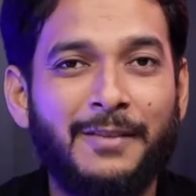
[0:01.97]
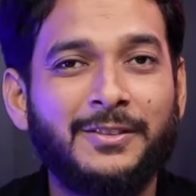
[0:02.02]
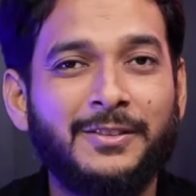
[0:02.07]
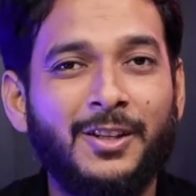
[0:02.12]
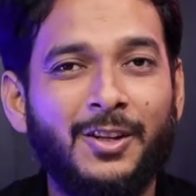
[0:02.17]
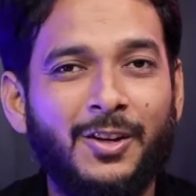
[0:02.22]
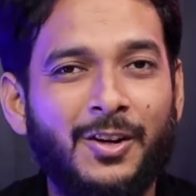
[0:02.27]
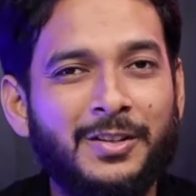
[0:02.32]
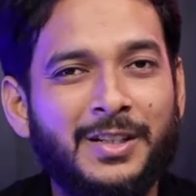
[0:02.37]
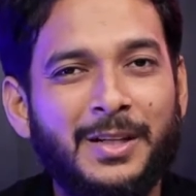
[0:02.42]

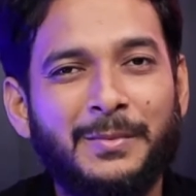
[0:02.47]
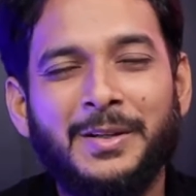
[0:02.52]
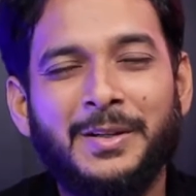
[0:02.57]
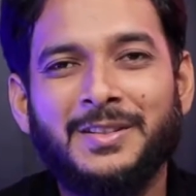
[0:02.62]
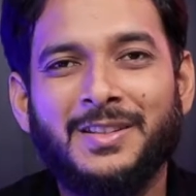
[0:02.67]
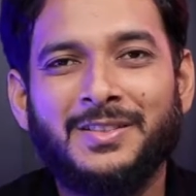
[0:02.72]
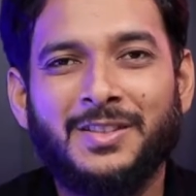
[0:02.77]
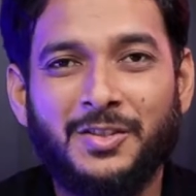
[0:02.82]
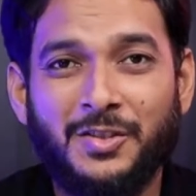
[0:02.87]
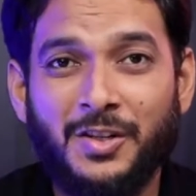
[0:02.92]
After a long time,
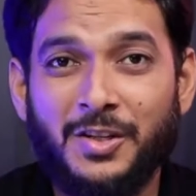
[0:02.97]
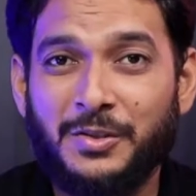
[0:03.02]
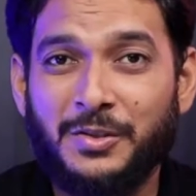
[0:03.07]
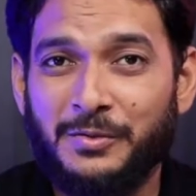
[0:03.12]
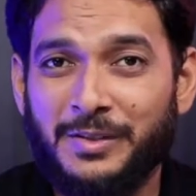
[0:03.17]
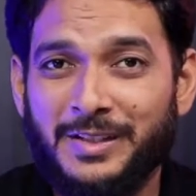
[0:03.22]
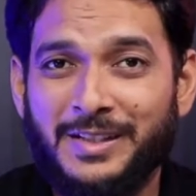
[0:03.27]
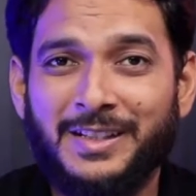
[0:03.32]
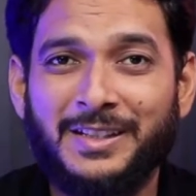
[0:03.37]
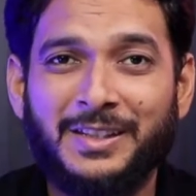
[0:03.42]
I just start
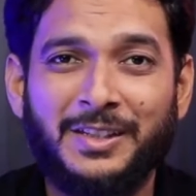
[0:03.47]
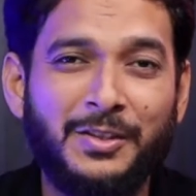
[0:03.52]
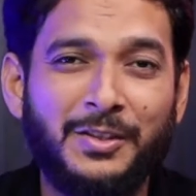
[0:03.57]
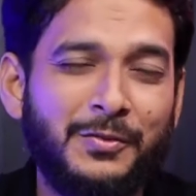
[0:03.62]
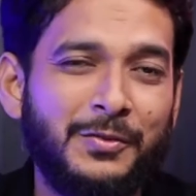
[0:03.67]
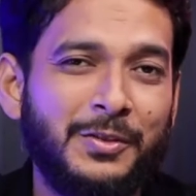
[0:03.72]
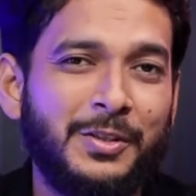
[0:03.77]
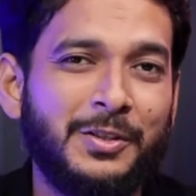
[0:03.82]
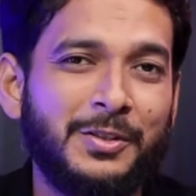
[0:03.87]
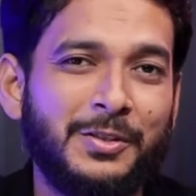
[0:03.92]
creating
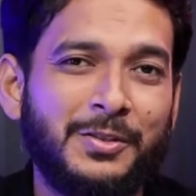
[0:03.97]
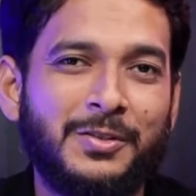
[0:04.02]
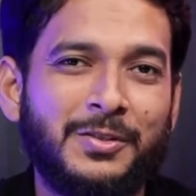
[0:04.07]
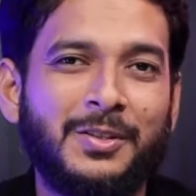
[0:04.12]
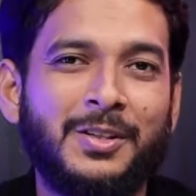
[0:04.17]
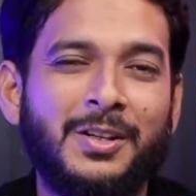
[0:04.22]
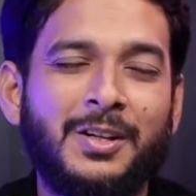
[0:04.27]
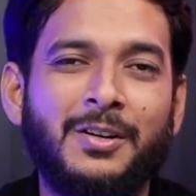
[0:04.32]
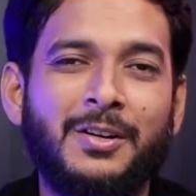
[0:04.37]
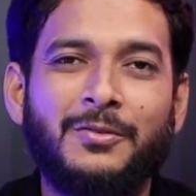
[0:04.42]
new
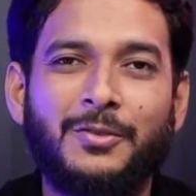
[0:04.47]
videos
········
Goal of the exercise >>
Apart from the pictures, return every entry above exactly as given.

Answer space >>
[0:01.97]
[0:02.02]
[0:02.07]
[0:02.12]
[0:02.17]
[0:02.22]
[0:02.27]
[0:02.32]
[0:02.37]
[0:02.42]

[0:02.47]
[0:02.52]
[0:02.57]
[0:02.62]
[0:02.67]
[0:02.72]
[0:02.77]
[0:02.82]
[0:02.87]
[0:02.92]
After a long time,
[0:02.97]
[0:03.02]
[0:03.07]
[0:03.12]
[0:03.17]
[0:03.22]
[0:03.27]
[0:03.32]
[0:03.37]
[0:03.42]
I just start
[0:03.47]
[0:03.52]
[0:03.57]
[0:03.62]
[0:03.67]
[0:03.72]
[0:03.77]
[0:03.82]
[0:03.87]
[0:03.92]
creating
[0:03.97]
[0:04.02]
[0:04.07]
[0:04.12]
[0:04.17]
[0:04.22]
[0:04.27]
[0:04.32]
[0:04.37]
[0:04.42]
new
[0:04.47]
videos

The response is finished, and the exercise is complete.